§ 1495 BGB
Stand: 24.06.2022
zuletzt geändert durch:
Gesetz zur Durchführung der EU-Verordnungen über grenzüberschreitende Zustellungen und grenzüberschreitende Beweisaufnahmen in Zivil- oder Handelssachen, zur Änderung der Zivilrechtshilfe, des Vormundschafts- und Betreuungsrechts, zur Anpassung von Rechtsvorschriften zum Verbraucherschutz und zur Verbraucherrechtsdurchsetzung sowie zur Änderung sonstiger Vorschriften, BGBl.
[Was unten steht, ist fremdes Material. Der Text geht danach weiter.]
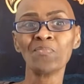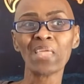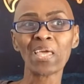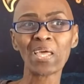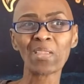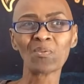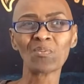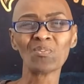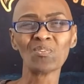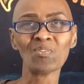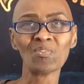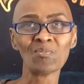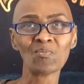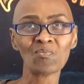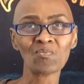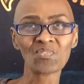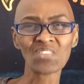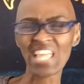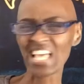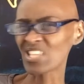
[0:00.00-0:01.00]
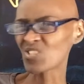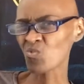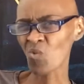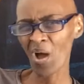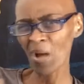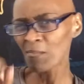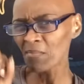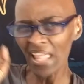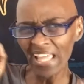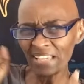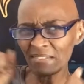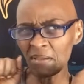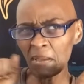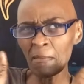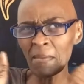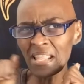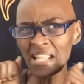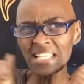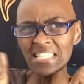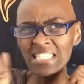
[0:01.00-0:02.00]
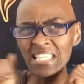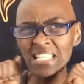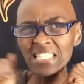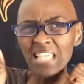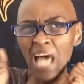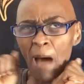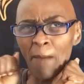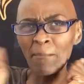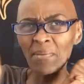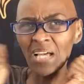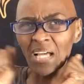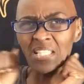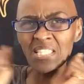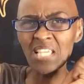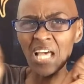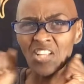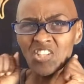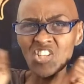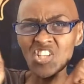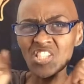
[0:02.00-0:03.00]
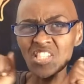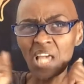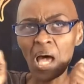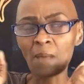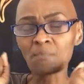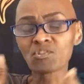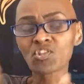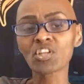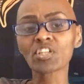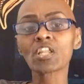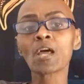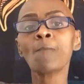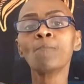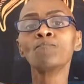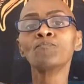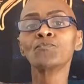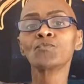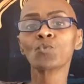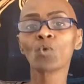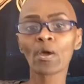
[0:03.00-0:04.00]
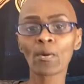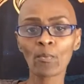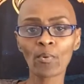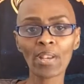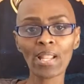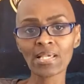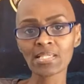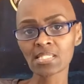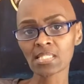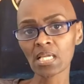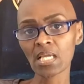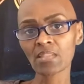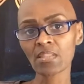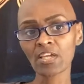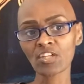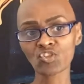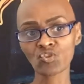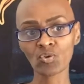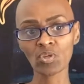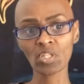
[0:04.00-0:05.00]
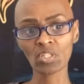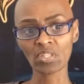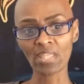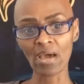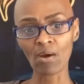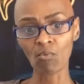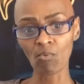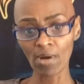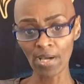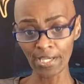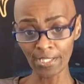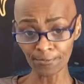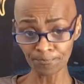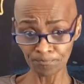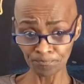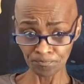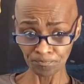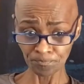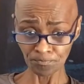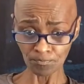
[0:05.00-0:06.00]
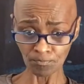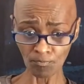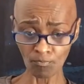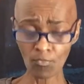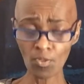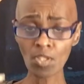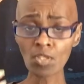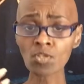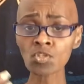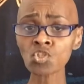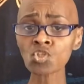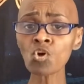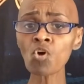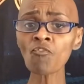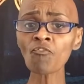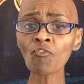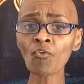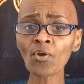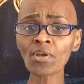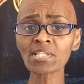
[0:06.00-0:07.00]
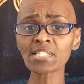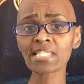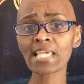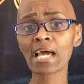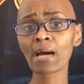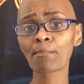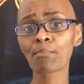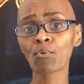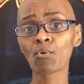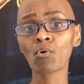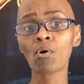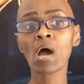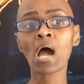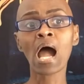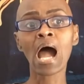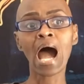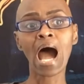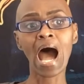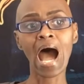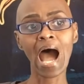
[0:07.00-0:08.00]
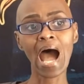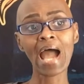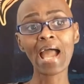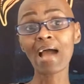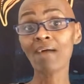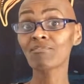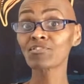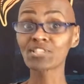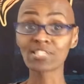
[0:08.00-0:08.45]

And that's why I'm like, I mean, it's a touchy subject. And when I say they treat it that way, so for example, I have a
I S. 959
Buch 4 Familienrecht
Abschnitt 1 Bürgerliche Ehe
Titel 6 Eheliches Güterrecht
Untertitel 2 Vertragliches Güterrecht
Unterkapitel 5 Fortgesetzte Gütergemeinschaft

§ 1495 BGB Aufhebungsantrag eines Abkömmlings

§ 1495 Aufhebungsantrag eines Abkömmlings

BGB ( Bürgerliches Gesetzbuch )

Ein anteilsberechtigter Abkömmling kann gegen den überlebenden Ehegatten die Aufhebung der fortgesetzten Gütergemeinschaft beantragen, 1. wenn seine Rechte für die Zukunft dadurch erheblich gefährdet werden können, dass der überlebende Ehegatte zur Verwaltung des Gesamtguts unfähig ist oder sein Recht, das Gesamtgut zu verwalten, missbraucht, 2. wenn der überlebende Ehegatte seine Verpflichtung, dem Abkömmling Unterhalt zu gewähren, verletzt hat und für die Zukunft eine erhebliche Gefährdung des Unterhalts zu besorgen ist, 3. wenn die Verwaltung des Gesamtguts in den Aufgabenkreis des Betreuers des überlebenden Ehegatten fällt, 4. wenn der überlebende Ehegatte die elterliche Sorge für den Abkömmling verwirkt hat oder, falls sie ihm zugestanden hätte, verwirkt haben würde.